A Brief History of ImageMagick
In 1987, John Cristy was tasked with finding an algorithm to reduce the number of colours in an image file. At the time, this was not a common task, and Cristy scoured newsgroups to find the script he needed. As part of his role at DuPont, he was tasked with a number of similar queries over the next decade, and wound up sourcing and adapting fragments of code.

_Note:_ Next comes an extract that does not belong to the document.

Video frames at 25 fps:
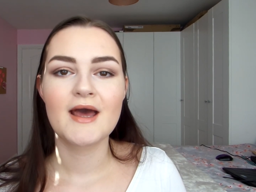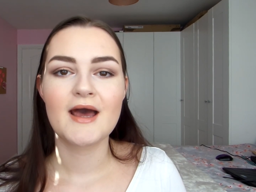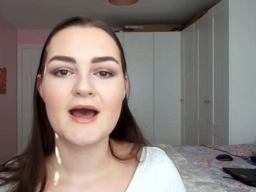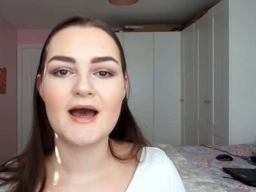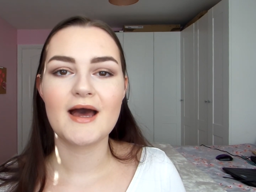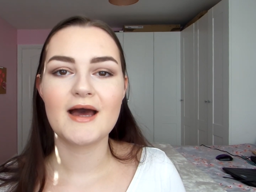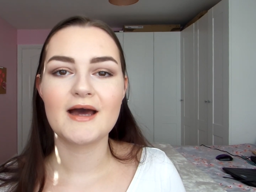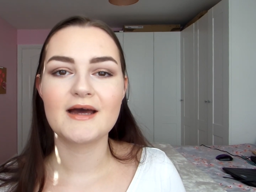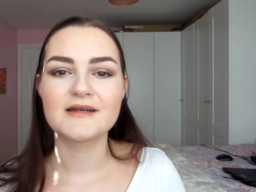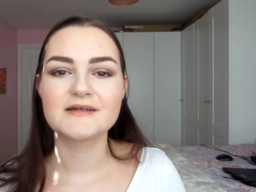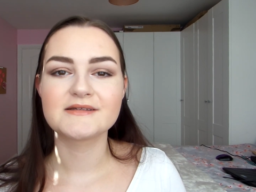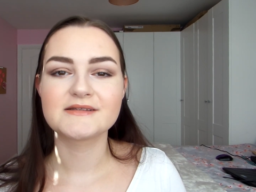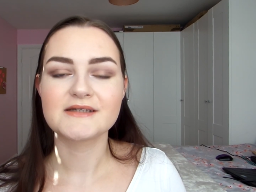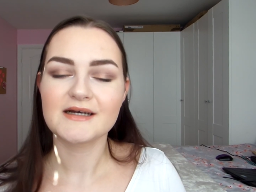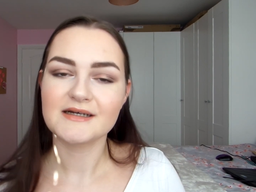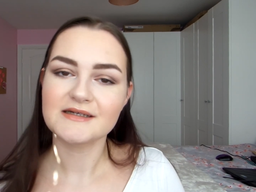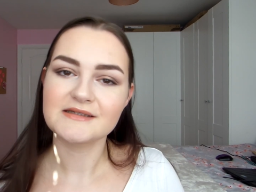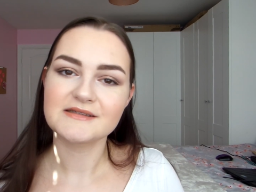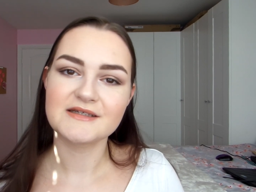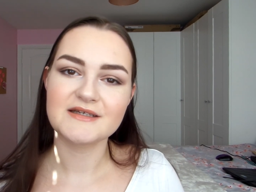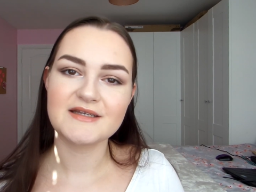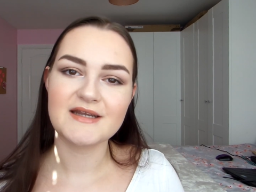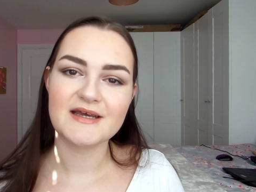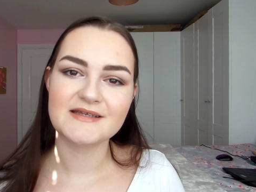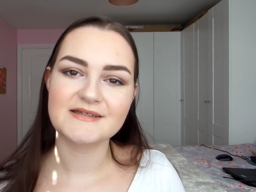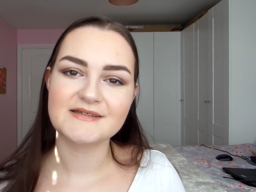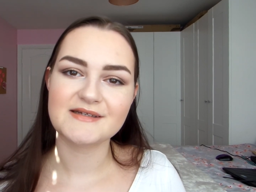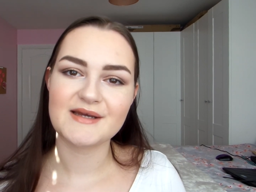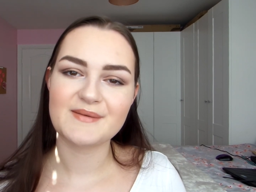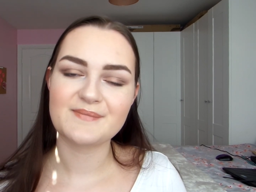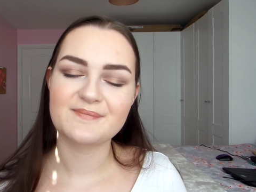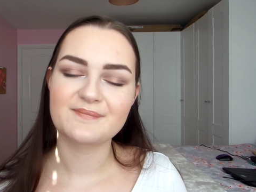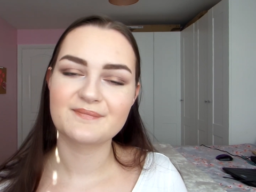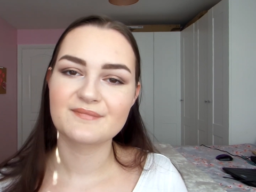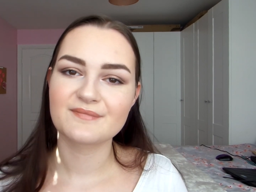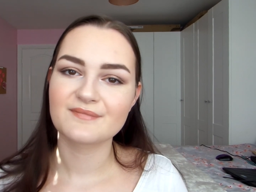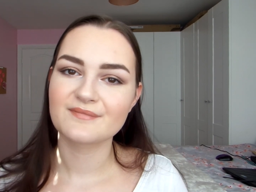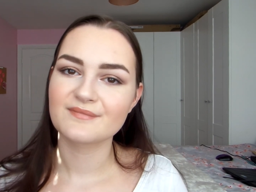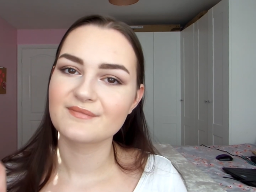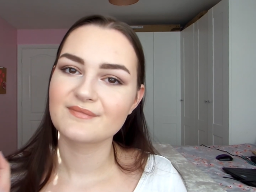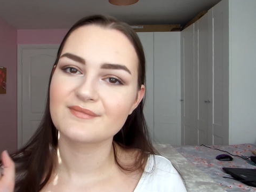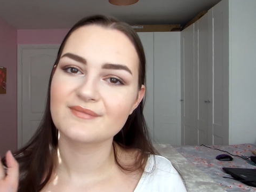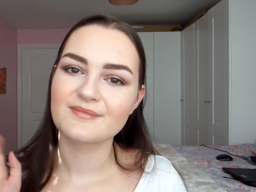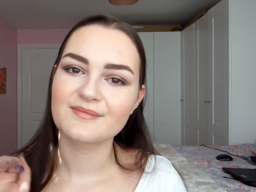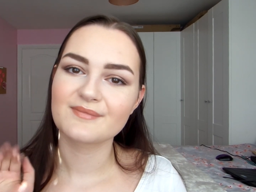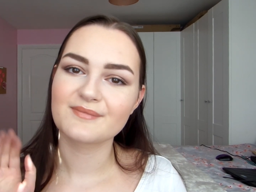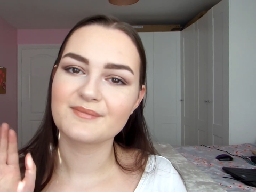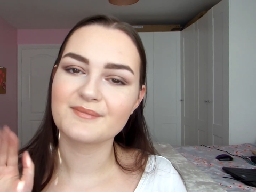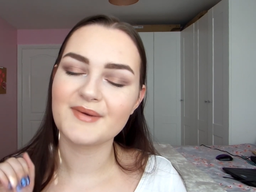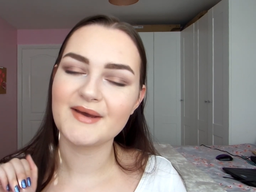And I'll see you next time.
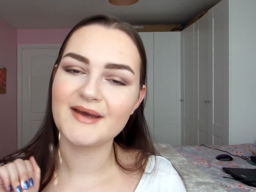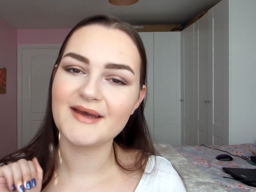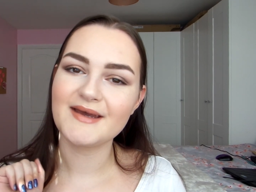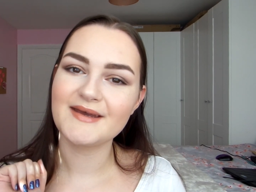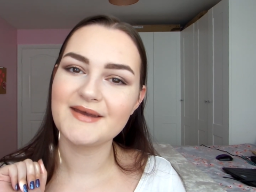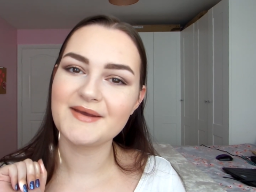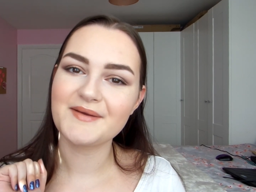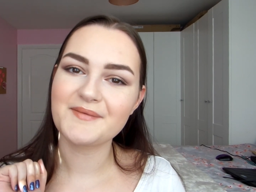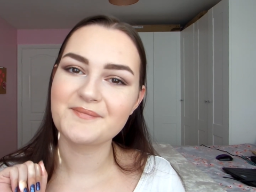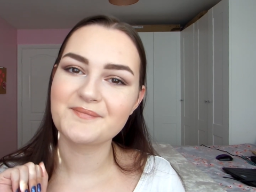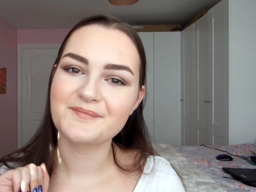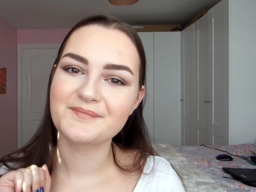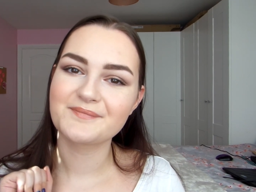Bye!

In 1990, he decided to release the tools he'd found, adapted and developed. These were compiled and released as a free package called ImageMagick, with DuPont's blessing. Despite most of the work being done on DuPont's time, DuPont essentially gave away ImageMagick by giving Cristy the copyright. He suspected that the business did not see any value in it as a commercial product.
Cristy continued to develop ImageMagick as it gained a solid reputation. The various tools were bundled and incorporated into the Linux operating system, and they were also adopted by thousands of programmers as their imaging editing toolbox of choice. ImageMagick is now an established and, some might say, essential part of most dynamic websites.
How ImageMagick Works
ImageMagick is essentially an imaging editing program; a collection of tools for processing and manipulating graphics files. It has three main functions:
It displays raster and vector images in more than 200 formats
It converts images from one format to another (including common formats like GIF, JPG, TIFF and PNG)
It edits images
ImageMagick is known for being installed on Linux web servers, but it's written in C and is fully cross platform compatible, working well on Windows, Android, Solaris and iOS. Its functionality is similar to popular desktop software for image editing but it looks quite different. On Linux, it is a command line application; a basic graphical user interface is included, but it's nowhere near as sophisticated as the desktop imaging editing programs you'll have used on your laptop.
ImageMagick also has its own application programming interfaces (APIs), but not all hosts install these. You can execute ImageMagick commands by using PHP's exec function instead. By coding the commands, you can essentially manipulate images in an application automatically, without the need for the user to get involved.
Typical Uses on Servers
Most of us have uploaded photographs or avatars to web servers. This is common when creating a profile on forums, social networks and content management systems. ImageMagick can automatically resize the uploaded image to fit the predefined requirements of the system. This is one of its most basic uses on the web.
ImageMagick can also:
Dither an image
Add text to an image (such as a caption)
Reduce the number of colours in a picture (perhaps to reduce file size or create an effect)
Change the tone of a picture (e.g. from normal to sepia)
Convert from one format to another
Rescale an image
Draw lines and shapes
Crop and rotate
Flip images horizontally or vertically
Overlay images on top of each other
Create animated GIFs from single GIFs
Process massive images, such as RAW files
Apply artistic effects to an image
Its versatility and efficiency has made it a prerequisite for many scripts that need image processing capabilities. For example, if you install Drupal, you'll need ImageMagick support in order to use its thumbnail creation feature.
ImageMagick vs GraphicsMagick
As you research ImageMagick hosting, you might come across GraphicsMagick. GraphicsMagick was forked from ImageMagick in 2002. Some users claim that GraphicsMagick is more stable, since its releases are more controlled and backwards compatibility is maintained.
Some developers have switched to GraphicsMagick because it's faster and more efficient; others say that it depends which formats you're working with. Many applications actually use both ImageMagick and GraphicsMagick so they have the best of both worlds. If graphics editing is a critical part of your site, having this versatility will be a real bonus.